Most social workers know the analogy of the old man and the starfish. As the story goes: a young woman, jogging along the sea shore, stopped when she came across a strange scene. The beach, she observed, was covered with starfish, having been thrust upon the sand by violent waves. Unable to live outside of the sea, those tossed furthest away were dead or dying. There were so many of them she feared to count. More curiously, an old man was slowly picking up the still moving starfish, one at a time, and tossing them back into the sea. She approached the elderly gentleman and asked him, “Why are you doing this? The numbers are too large to save them all. Your action will not make a difference”. He smiled at her and tossed another starfish into the churning sea. Then he replied, “it made a difference to this one”.
As I have been blogging about child abuse, Vicarious Trauma, Stress reflexes and burn out of those in the helping profession, I have gotten comments from others who were not social workers. They have sometimes remarked on the benefit of shining a light into the dark corners of abuse and the effects on not only the children, but also on the workers. What often follows is, “But what can I do”?
There are so many ways that you can be involved in helping make a difference. Some require very little commitment and some require an enormous commitment. The beauty of it is that knowing of the opportunities, you are more equipped to decide how you can help.
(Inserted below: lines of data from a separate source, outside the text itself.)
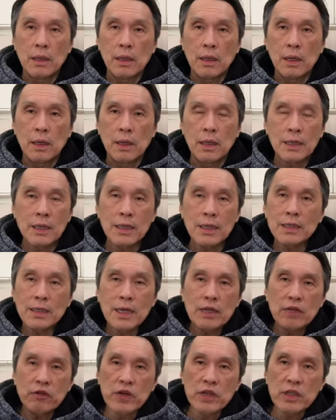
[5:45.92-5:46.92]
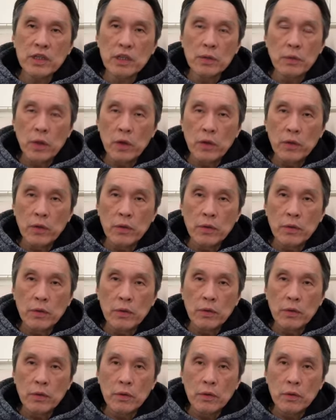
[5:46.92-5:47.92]
it is unreasonable.
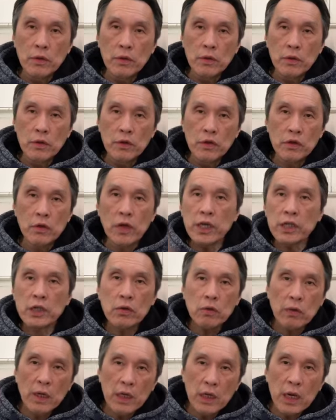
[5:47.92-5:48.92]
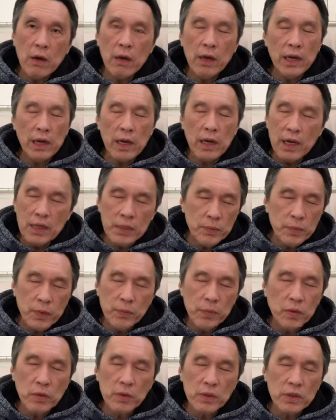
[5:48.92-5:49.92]
So I took it out. I asked
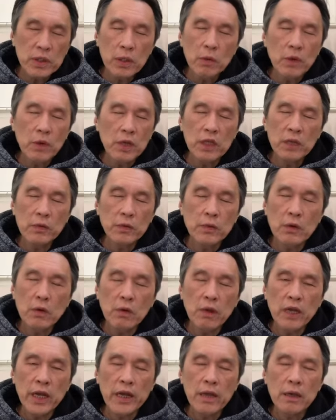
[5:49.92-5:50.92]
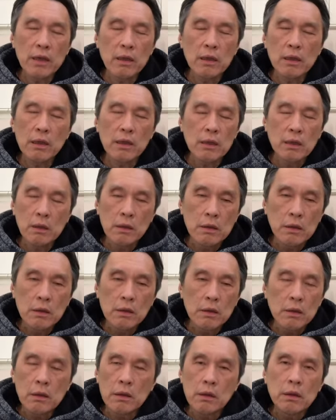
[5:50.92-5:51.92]
people, say, well, if you don't like,
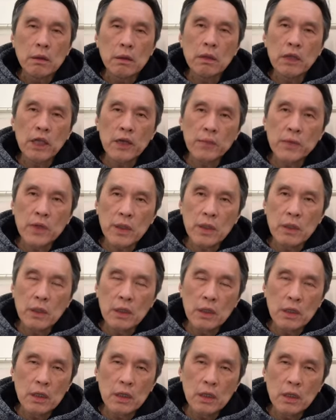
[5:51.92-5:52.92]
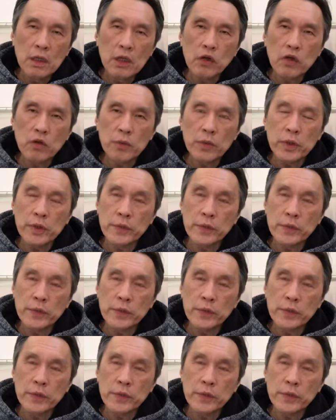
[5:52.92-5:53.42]
leave the group.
I will start with small commitments and build my way up.
Sponsor a foster child for Christmas
Although the State does have funds and will provide gifts for children in Foster care , with the number of children in care and the State Budgets, the need for sponsors is great. Children who spend Christmas away from their families really only want to be home. But the opportunity to provide their Christmas wishes brings not only excitement and Joy to their hearts, but also a way for you to make a small but meaningful impact on a child. In my county, we partner with the Salvation Army Angel tree to get sponsors.
Be a Mentor
Many children that come into foster care, have had no strong role models from which to learn social norms, coping skills and appropriate stress responses. Further, some have come from generations where education was not a priority, therefore they display little motivation to succeed educationally. They need Mentors. Most county child welfare agencies partner with churches, non-profits and private agencies to match each foster child with a Mentor. A mentor would spend quality time with the child: having social outings, helping with school work or tutoring with the underlying message received by the child being: you matter; you are important; you have the right to succeed. Of course there is a stringent vetting process to ensure the Mentor is a safe and trustworthy person able to add quality to the life of that child.
Become a foster parent.
Becoming a foster parent for a child traumatized by abuse is an immense commitment. Allowing a child to move into your home, your family, your heart requires a long assessment by you with your family on your level of commitment. A foster child will test your mettle and often make you question your decision. Because he is scared. Because, despite your smile, he doesn’t feel safe. Because he is angry at everyone but his own family for the abuse he incurred.
If you hang on tight, grit your teeth, be consistent in your acceptance and protection of him, he will start to feel safe. His walls will eventually come down. He will become part of your family. It might take a month or a year depending on his trauma and the level of services he is receiving. But it is a process many wonderful foster parents have come through.
Fostering is a huge committment and definitely not for everyone.
Encourage a Social Worker
As we discuss how you can make a difference, let’s not forget the social workers carrying the burden for these children every day. Noticed I said “for the children” not “Of the children”. These children are not a burden. They are a blessing. Their hearts are full of trauma and social workers try to help them bear the burden by listening to them, providing services to meet their emotional needs and demonstrating to them unconditional acceptance.
So how can you help a Social worker? Just fill their buckets. Recognize their contributions and champion their cause. When you hear an awful “social work” story, remember there are two sides. Because of confidentiality social workers cannot defend their actions by telling you what “really happened”. Yet the media often portrays them as heartless beauracrats. I am here to tell you that is not my experience at all. Social Workers make a decision to enter a thankless, low paying profession out of a real commitment to helping families. They work all hours of the day and night, leaving their own children (even holidays), to respond to child safety emergencies.
If you know a Social Worker, tell them you appreciate what they do for families. You may not make a difference to all social workers….But it will make a difference to that one.